Ready-to-eat breakfast cereals are popular food items which provide a good source of nutrition. Typical ready-to-eat breakfast cereals are prepared in a variety of ways to provide different textures and mouthfeel. Such breakfast cereals include flaked cereals, puffed cereals, and shredded cereals.
Ready-to-eat cereals are formulated primarily with cereal grains, and may contain one or more cereal grains. The cereal grains utilized, such as corn, wheat, rice, barley, and the like, have a high starch content but relatively little protein. A cereal having more protein content, therefore, is desirable from a nutritional standpoint.
Soybeans are an excellent source of protein, and it has been recognized in the past, for example in U.S. Pat. No. 2,421,216, that combining soy protein and other high starch cereal grains in a ready-to-eat breakfast cereal would provide a breakfast cereal with an improved nutritional profile. Soy protein has a desirable amino acid profile for nutritional purposes, and includes other health promoting elements such as phytoestrogens. Soy protein has also recently been shown to lower blood cholesterol concentrations in hypercholesterolemic individuals. A breakfast cereal containing soy protein, therefore, is very desirable since the cereal would provide an excellent source of protein, a good nutritional amino acid profile, and could be used to lower blood cholesterol concentration in hypercholesterolemic consumers.

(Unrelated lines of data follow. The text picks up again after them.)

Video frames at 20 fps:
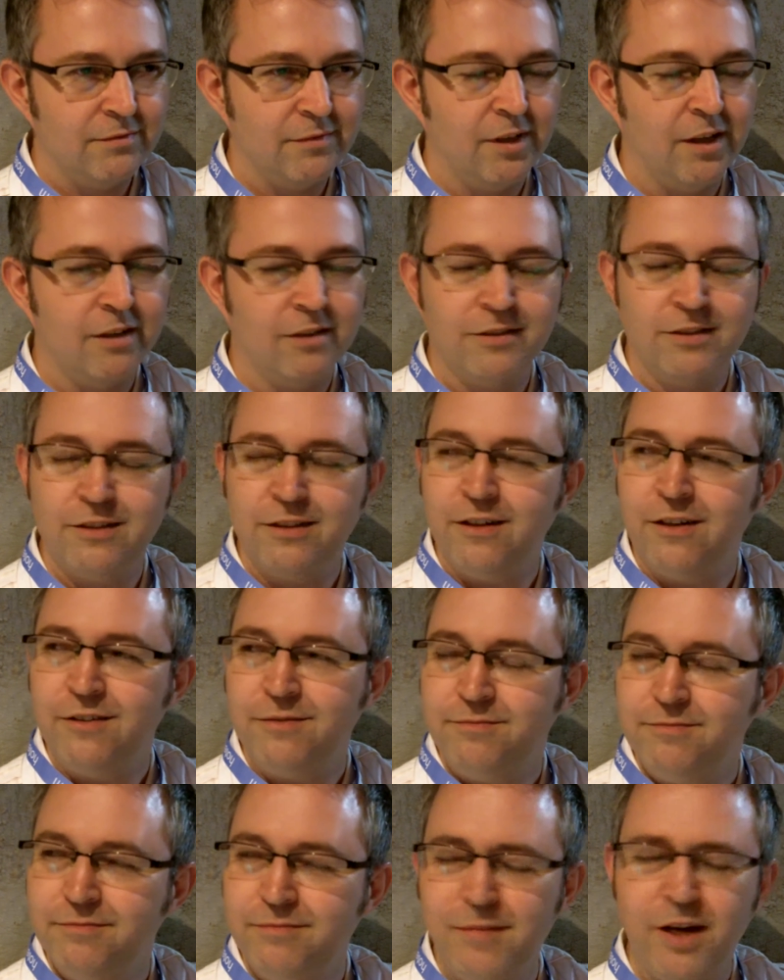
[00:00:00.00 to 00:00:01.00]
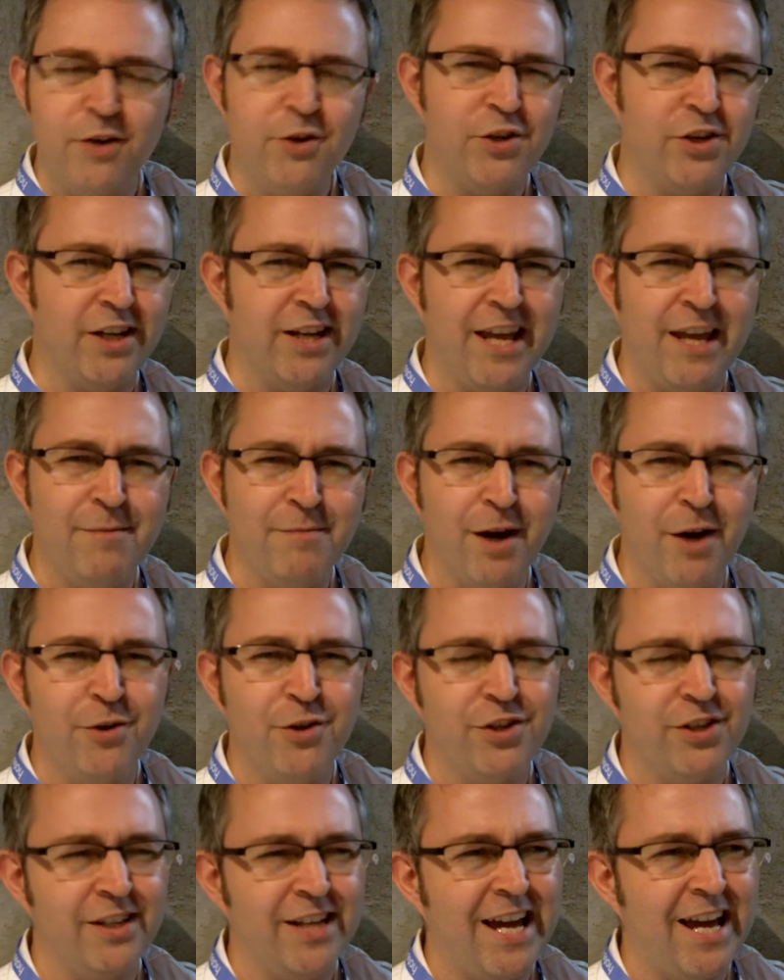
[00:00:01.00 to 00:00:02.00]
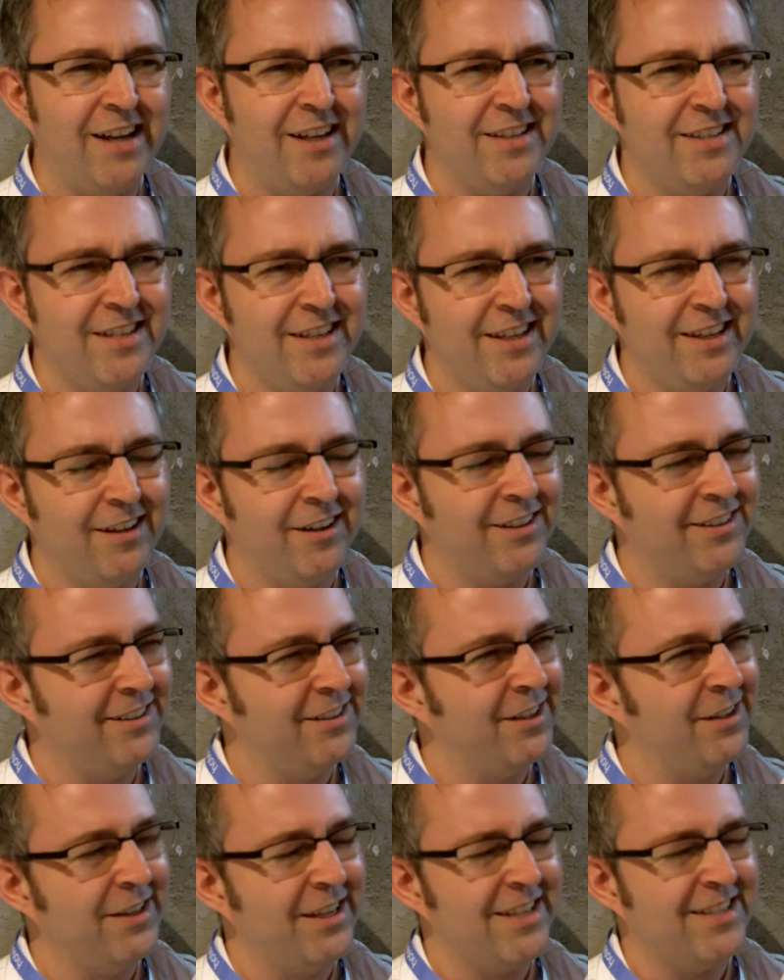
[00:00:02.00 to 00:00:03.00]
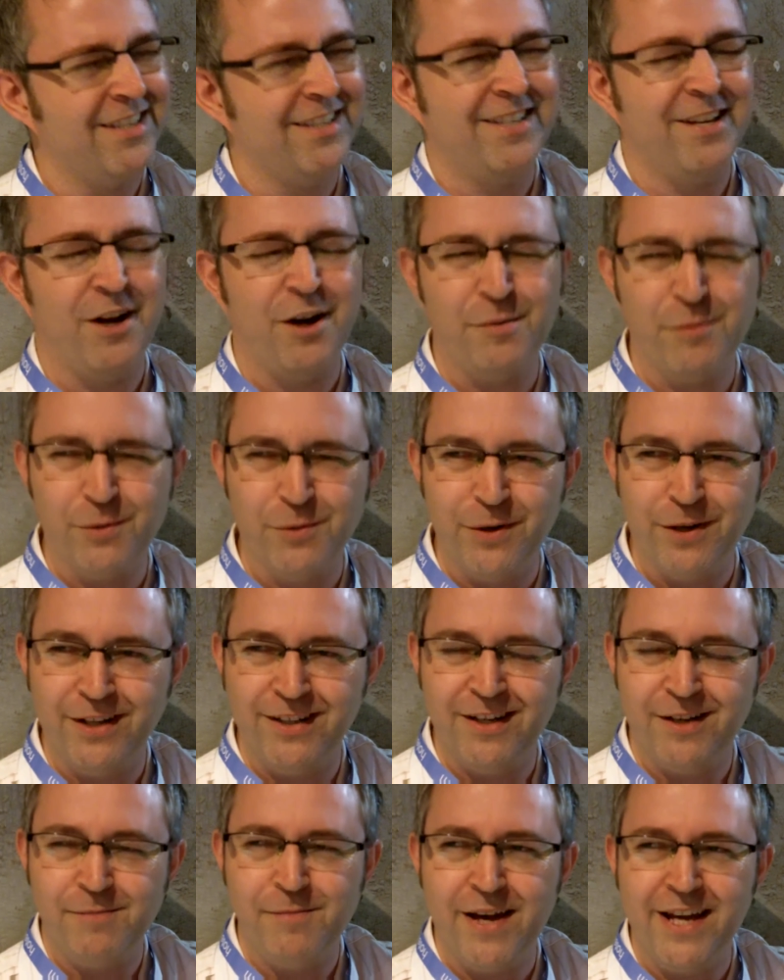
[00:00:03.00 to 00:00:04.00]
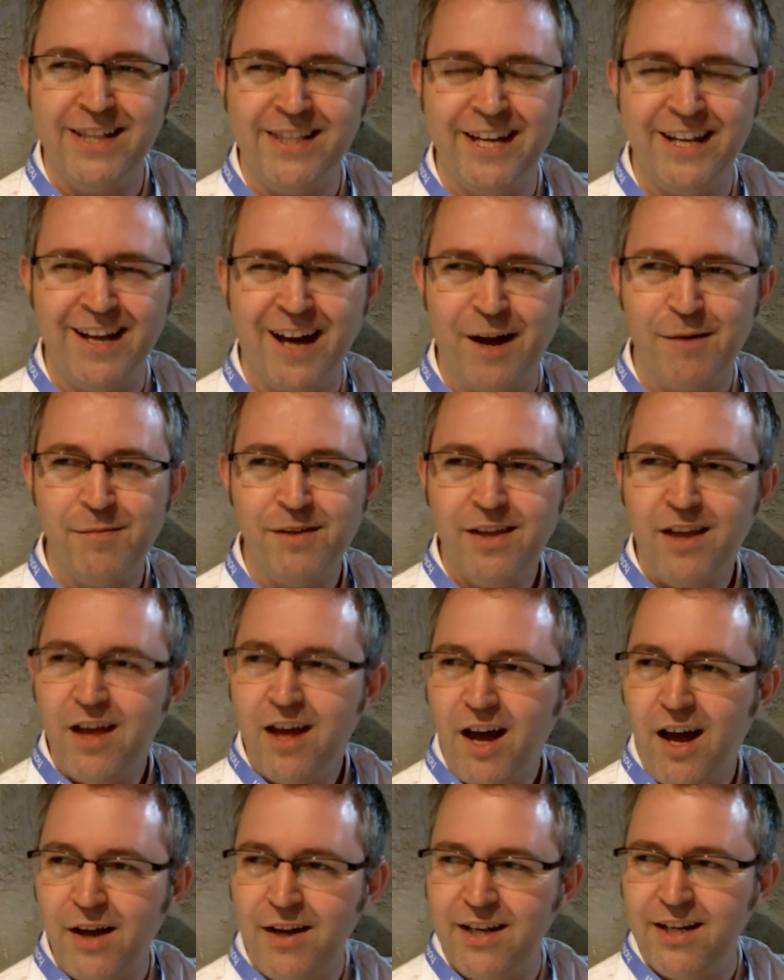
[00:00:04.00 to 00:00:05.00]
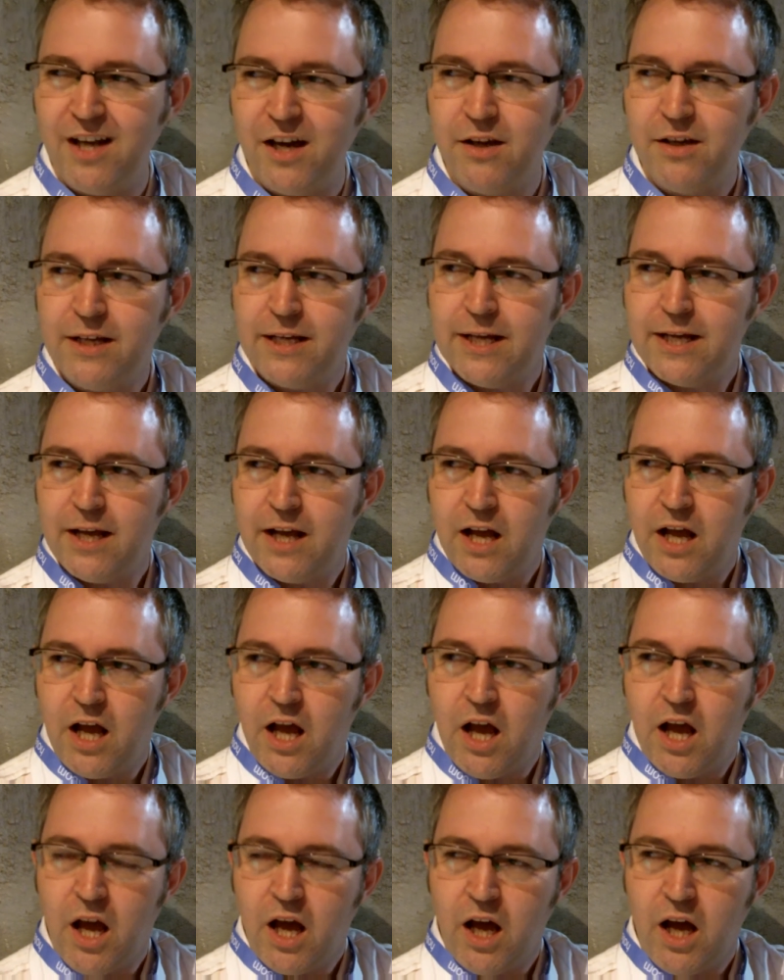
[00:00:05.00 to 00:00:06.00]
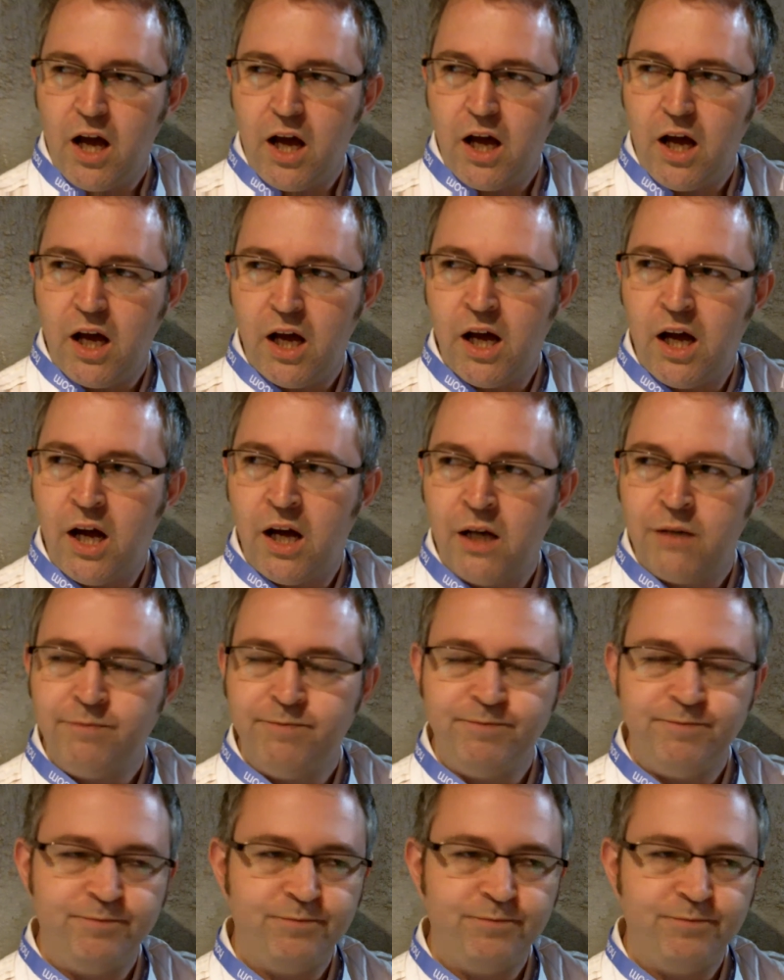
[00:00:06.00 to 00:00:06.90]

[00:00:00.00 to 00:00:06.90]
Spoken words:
oh God, emotionality. I don't know. That's a terrible word. I made that up. I don't know.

Unfortunately, soy protein has not been widely used in ready-to-eat breakfast cereals for several reasons. First, inexpensive but relatively unprocessed comminuted whole soybeans and soy flours, grits, and flakes contain high levels of oligosaccharides, especially raffinose and stachyose, which induce intestinal gas and corresponding discomfort and flatus. Humans lack the .alpha.-galactosidase enzyme needed to break down and digest complex oligosaccharides such as raffinose and stachyose into simple carbohydrates such as glucose, fructose, and sucrose which can be easily absorbed by the gut. Instead of being absorbed by the gut, soy raffinose and stachyose enter the lower intestine where they are fermented by bacteria to cause intestinal gas and flatus. The demand for comminuted whole soybeans and soy flours, grits, and flakes in cereals, therefore, has been understandably muted.
Second, the relatively unprocessed comminuted whole soybeans and soy flours, grits, and flakes have a beany and bitter taste which diminishes the palatability of a cereal incorporating these materials. The poor palatability of the comminuted whole soybeans and soy flours, grits, and flakes, combined with their poor digestability, has made such soy materials unattractive for incorporation into cereals.
Third, soy materials which have been processed to remove oligosaccharides and poor taste factors (e.g. soy protein concentrates and soy protein isolates) are substantially more expensive ingredients than comminuted whole soybeans or soy flours, grits, and flakes. Soy protein concentrates and soy protein isolates are formed from soy flour, grits, or flakes which are processed to remove water soluble and/or alcohol soluble components, including raffinose and stachyose. Soy protein concentrates are formed by:
i) washing a soy flour/flake/grit material with an aqueous alcohol; ii) leaching a soy flour/flake/grit material with an aqueous acid having a pH around the isoelectric point of soy protein (pH 4.5); or extracting a soy flake/flour/grit material with a moist heat (e.g. steam). Soy protein isolates are formed from a soy flake/flour/grit material by extracting the protein with an aqueous alkali extract, separating the protein containing extract from insoluble fiber materials, precipitating the protein from the extract by adjusting the pH of the extract to about the isoelectric point of the protein; and separating the precipitated protein from the extract. On a commercial scale, processes to refine soy protein products into soy protein concentrates and soy protein isolates are quite expensive, and the expense of the resultant processed soy materials has made them unattractive as cereal ingredients.
It is desirable, therefore, to obtain a cereal composition containing soy protein which utilizes relatively unprocessed soy protein containing ingredients but which contains little or no raffinose or stachyose and which has a pleasant taste. It is also desirable to provide a process for obtaining such a cereal composition.